-- LISTED RECORDS follows --
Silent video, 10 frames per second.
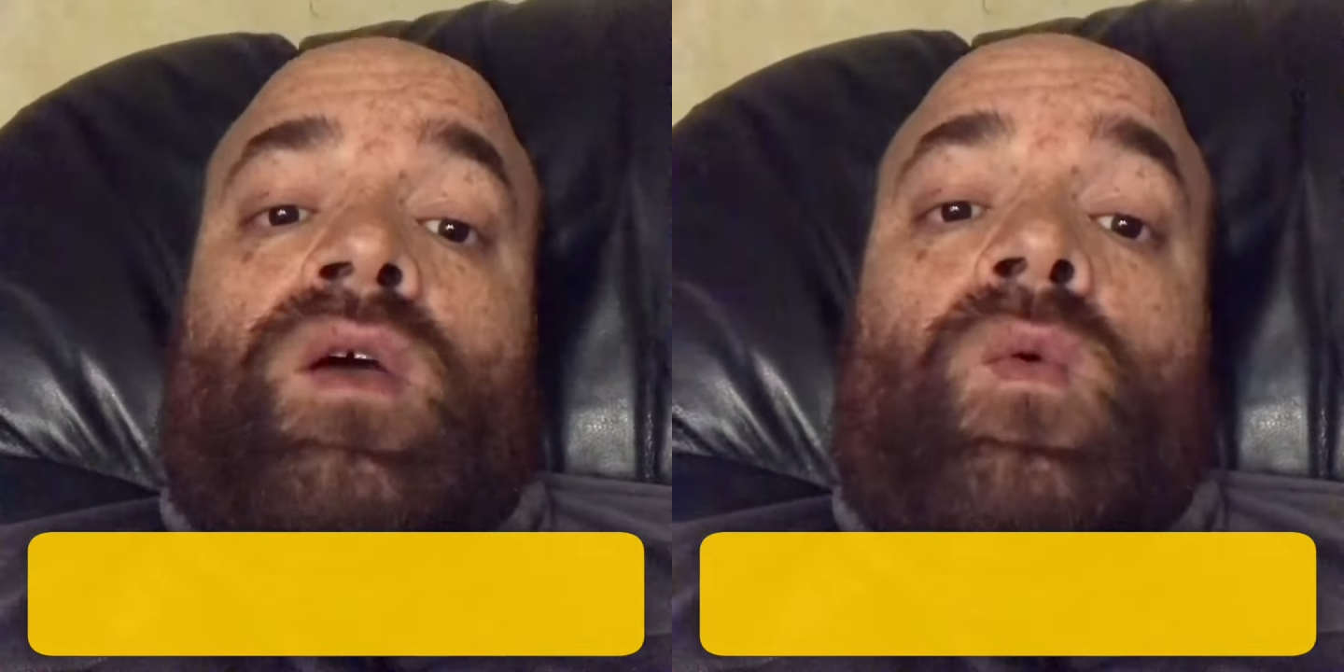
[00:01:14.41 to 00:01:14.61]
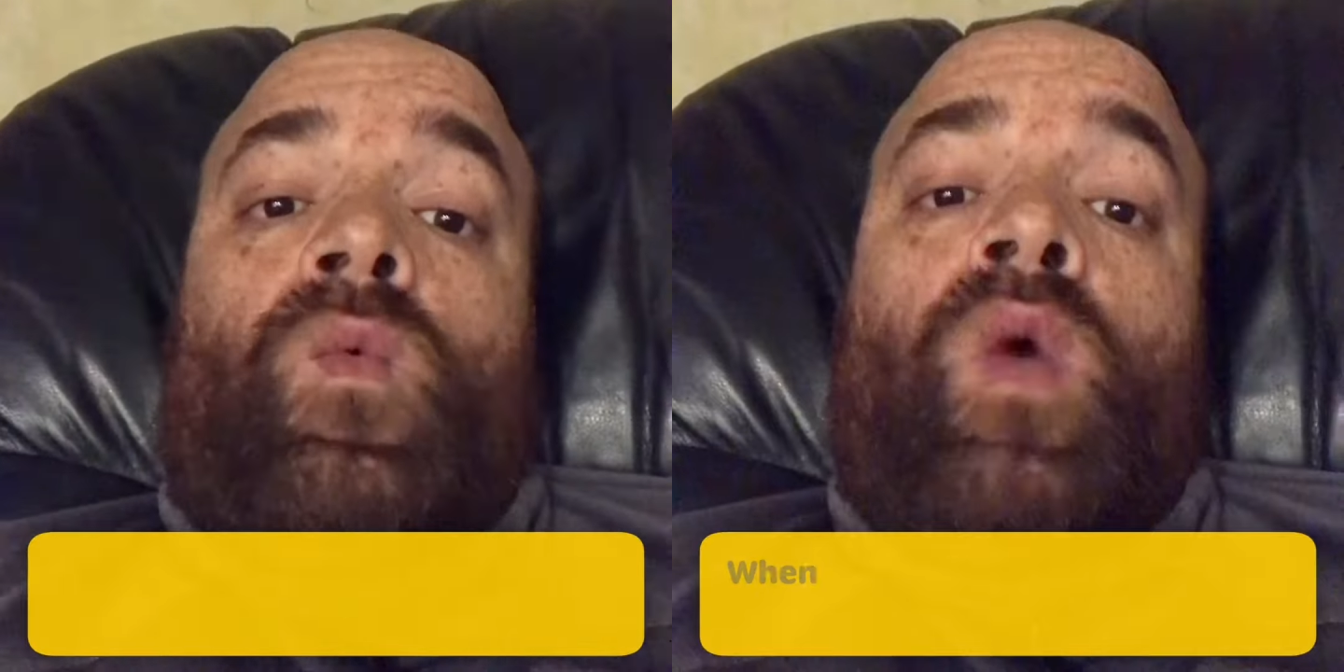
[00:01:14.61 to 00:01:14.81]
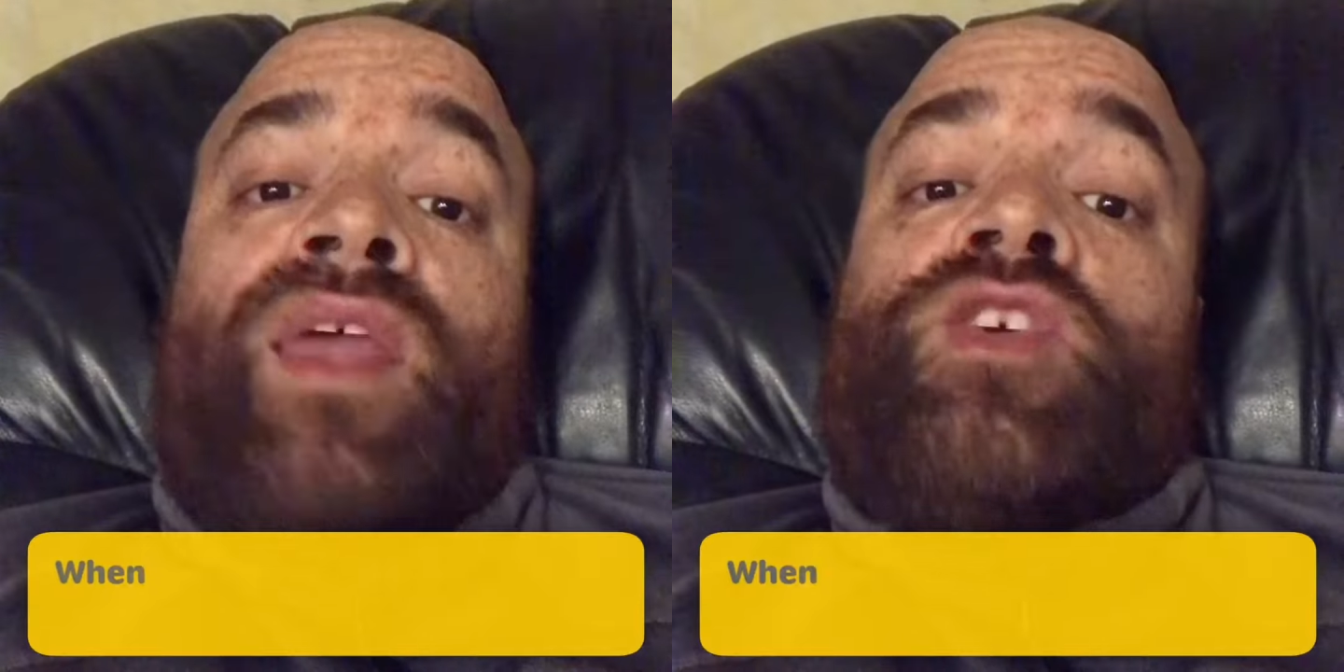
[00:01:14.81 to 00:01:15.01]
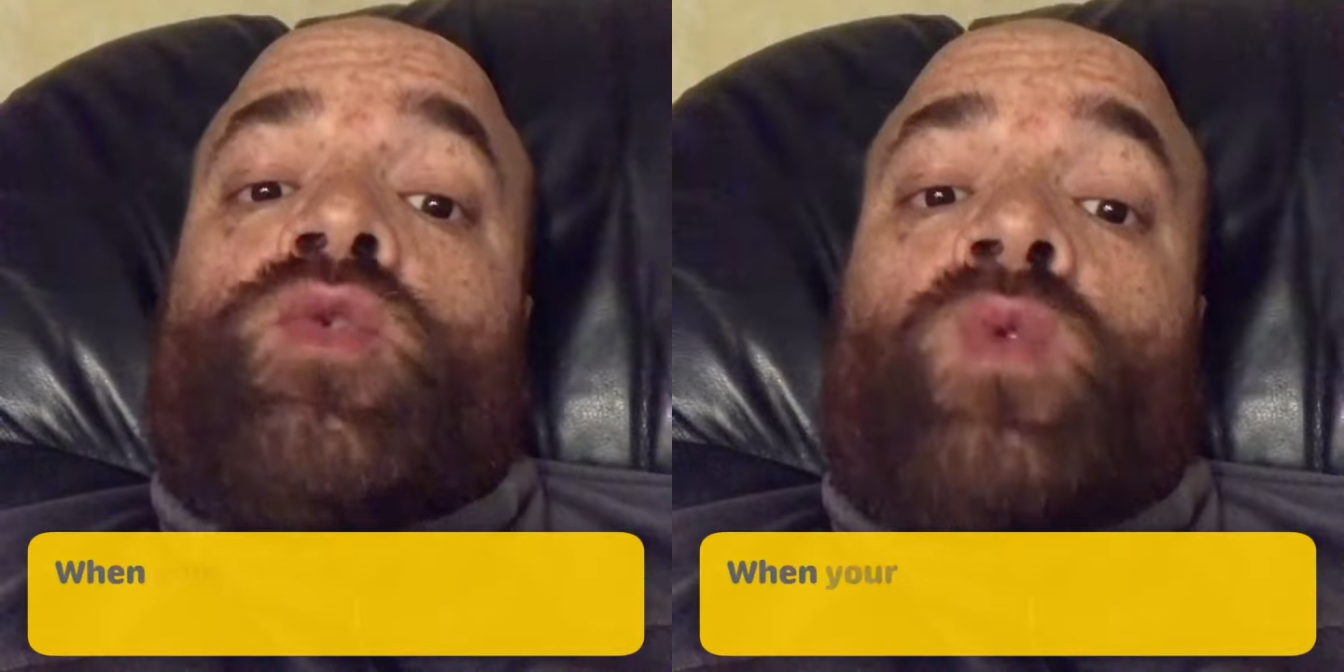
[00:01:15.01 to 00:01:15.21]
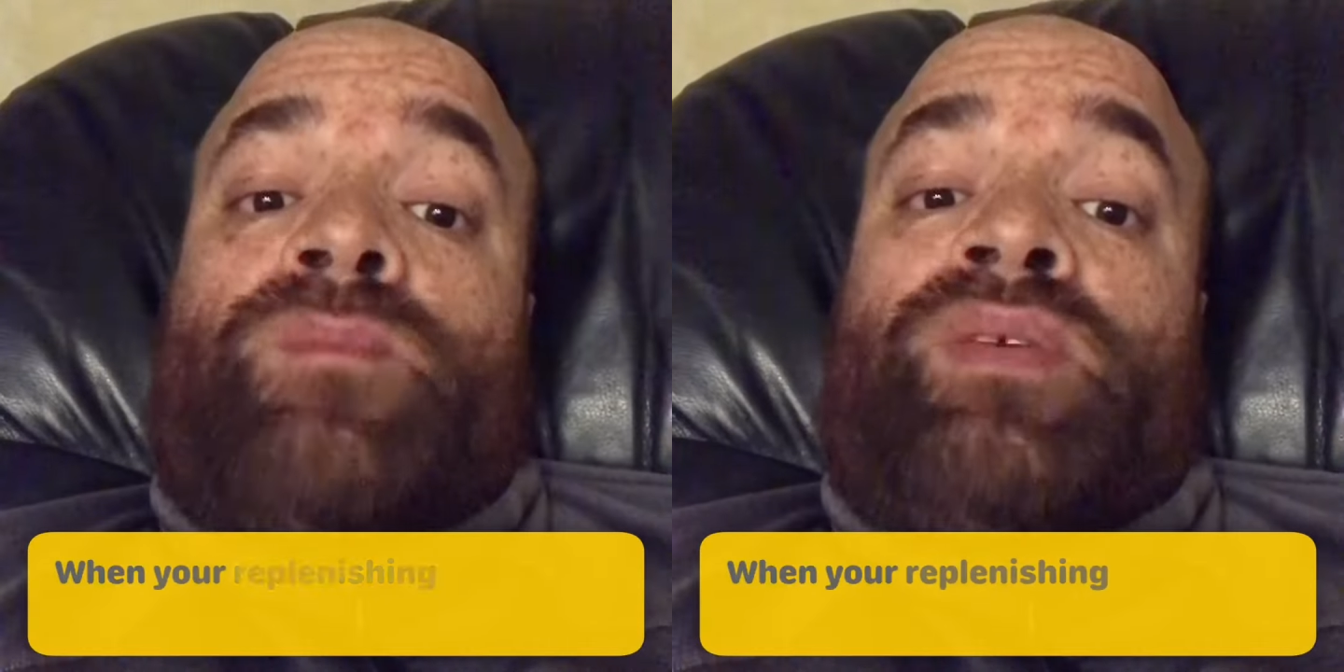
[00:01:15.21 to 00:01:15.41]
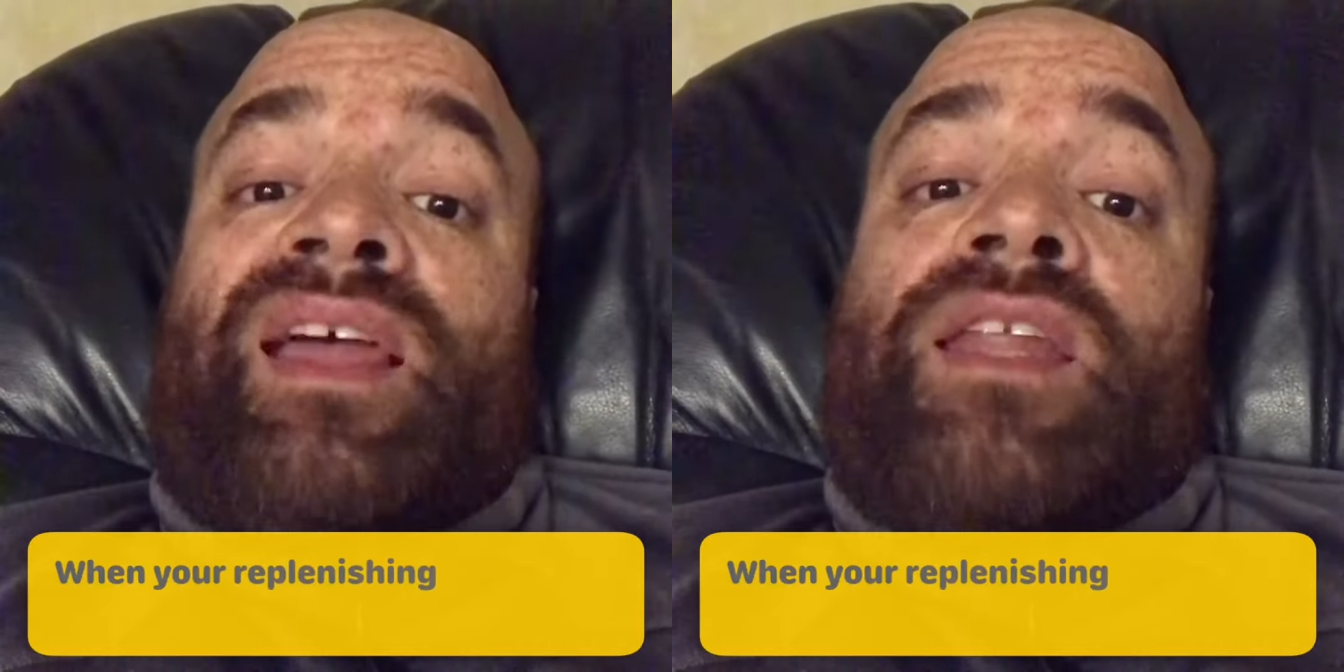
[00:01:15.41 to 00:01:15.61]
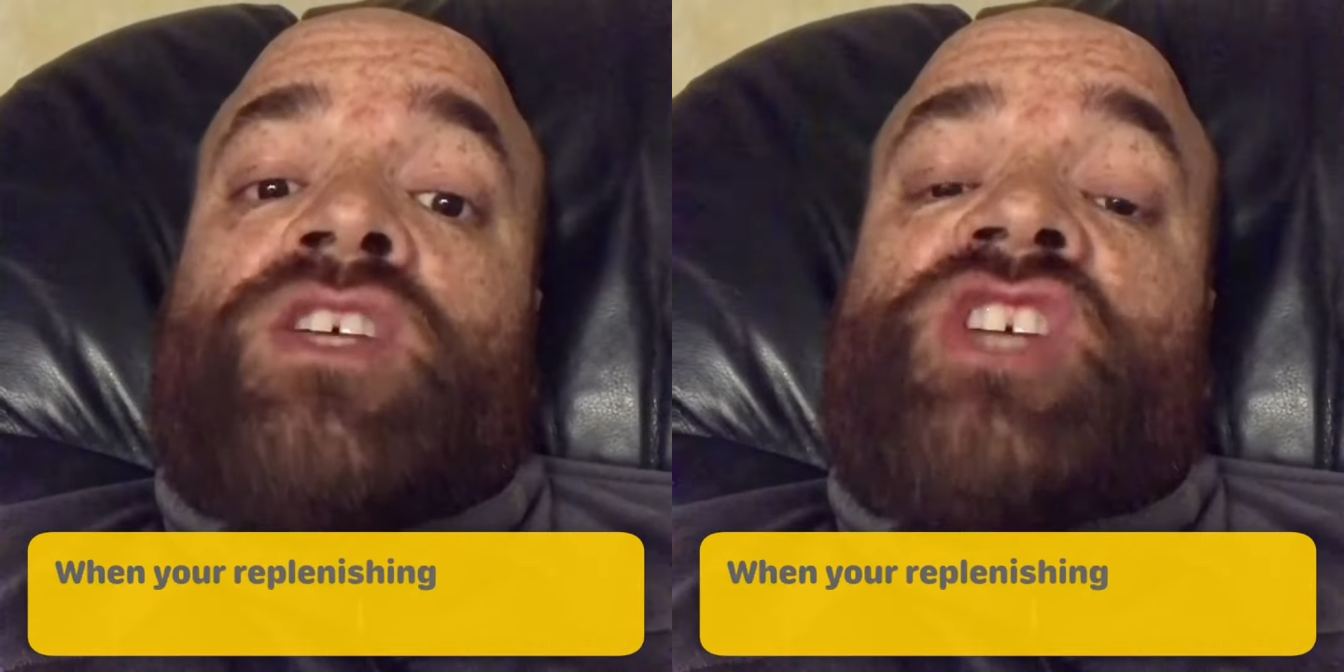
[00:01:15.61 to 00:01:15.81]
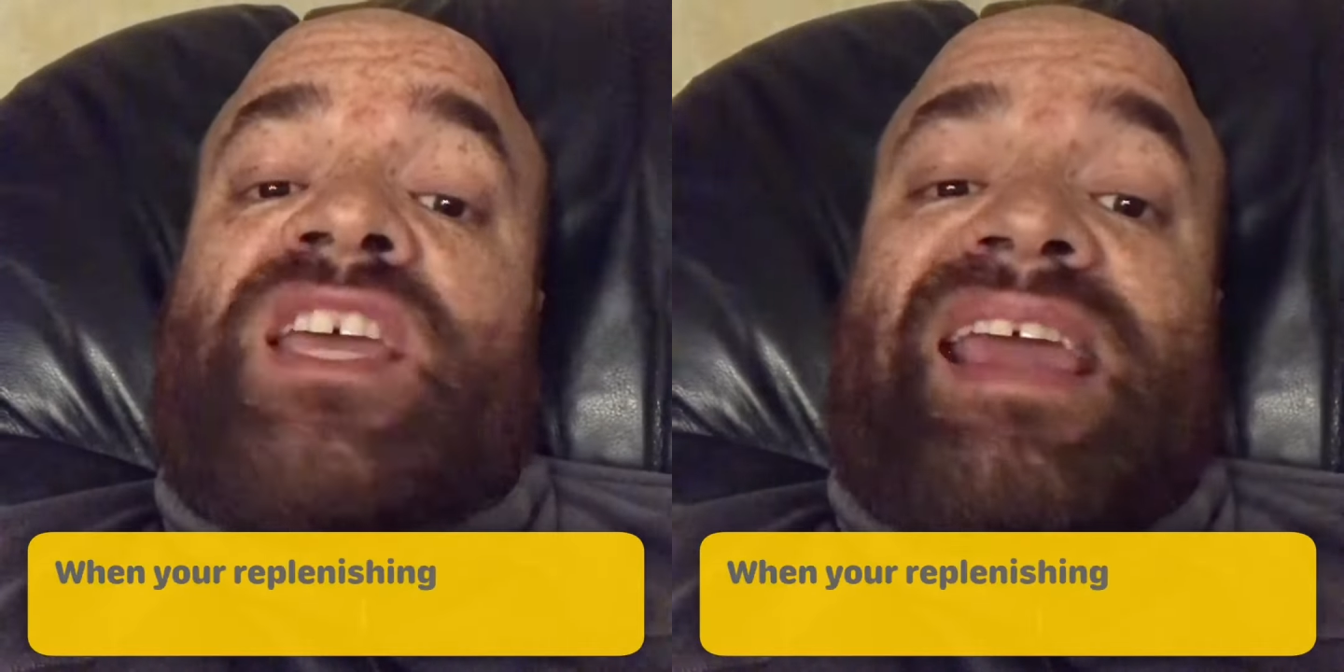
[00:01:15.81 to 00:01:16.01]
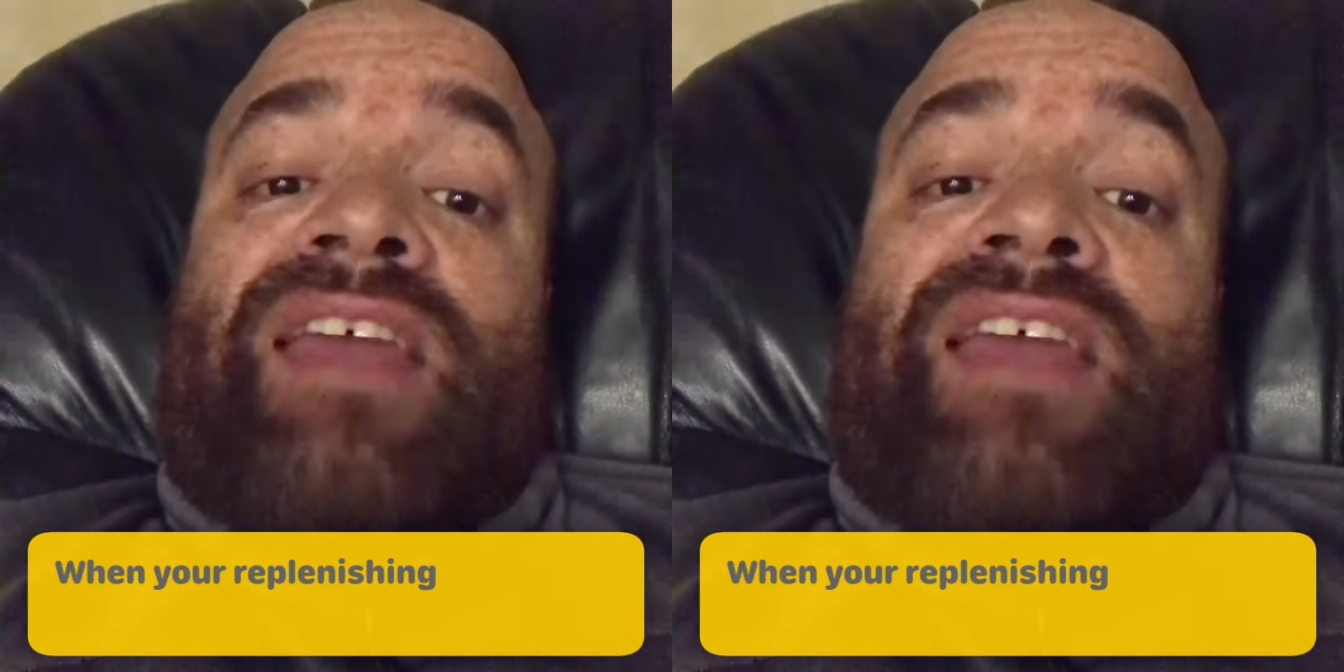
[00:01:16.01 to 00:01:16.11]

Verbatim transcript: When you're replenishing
-- LISTED RECORDS concluded --
- [WORK TO COMPLETE]
Write out the records above in full and exactly, with no pictures.

- [WRITTEN SOLUTION]
Silent video, 10 frames per second.
[00:01:14.41 to 00:01:14.61]
[00:01:14.61 to 00:01:14.81]
[00:01:14.81 to 00:01:15.01]
[00:01:15.01 to 00:01:15.21]
[00:01:15.21 to 00:01:15.41]
[00:01:15.41 to 00:01:15.61]
[00:01:15.61 to 00:01:15.81]
[00:01:15.81 to 00:01:16.01]
[00:01:16.01 to 00:01:16.11]

Verbatim transcript: When you're replenishing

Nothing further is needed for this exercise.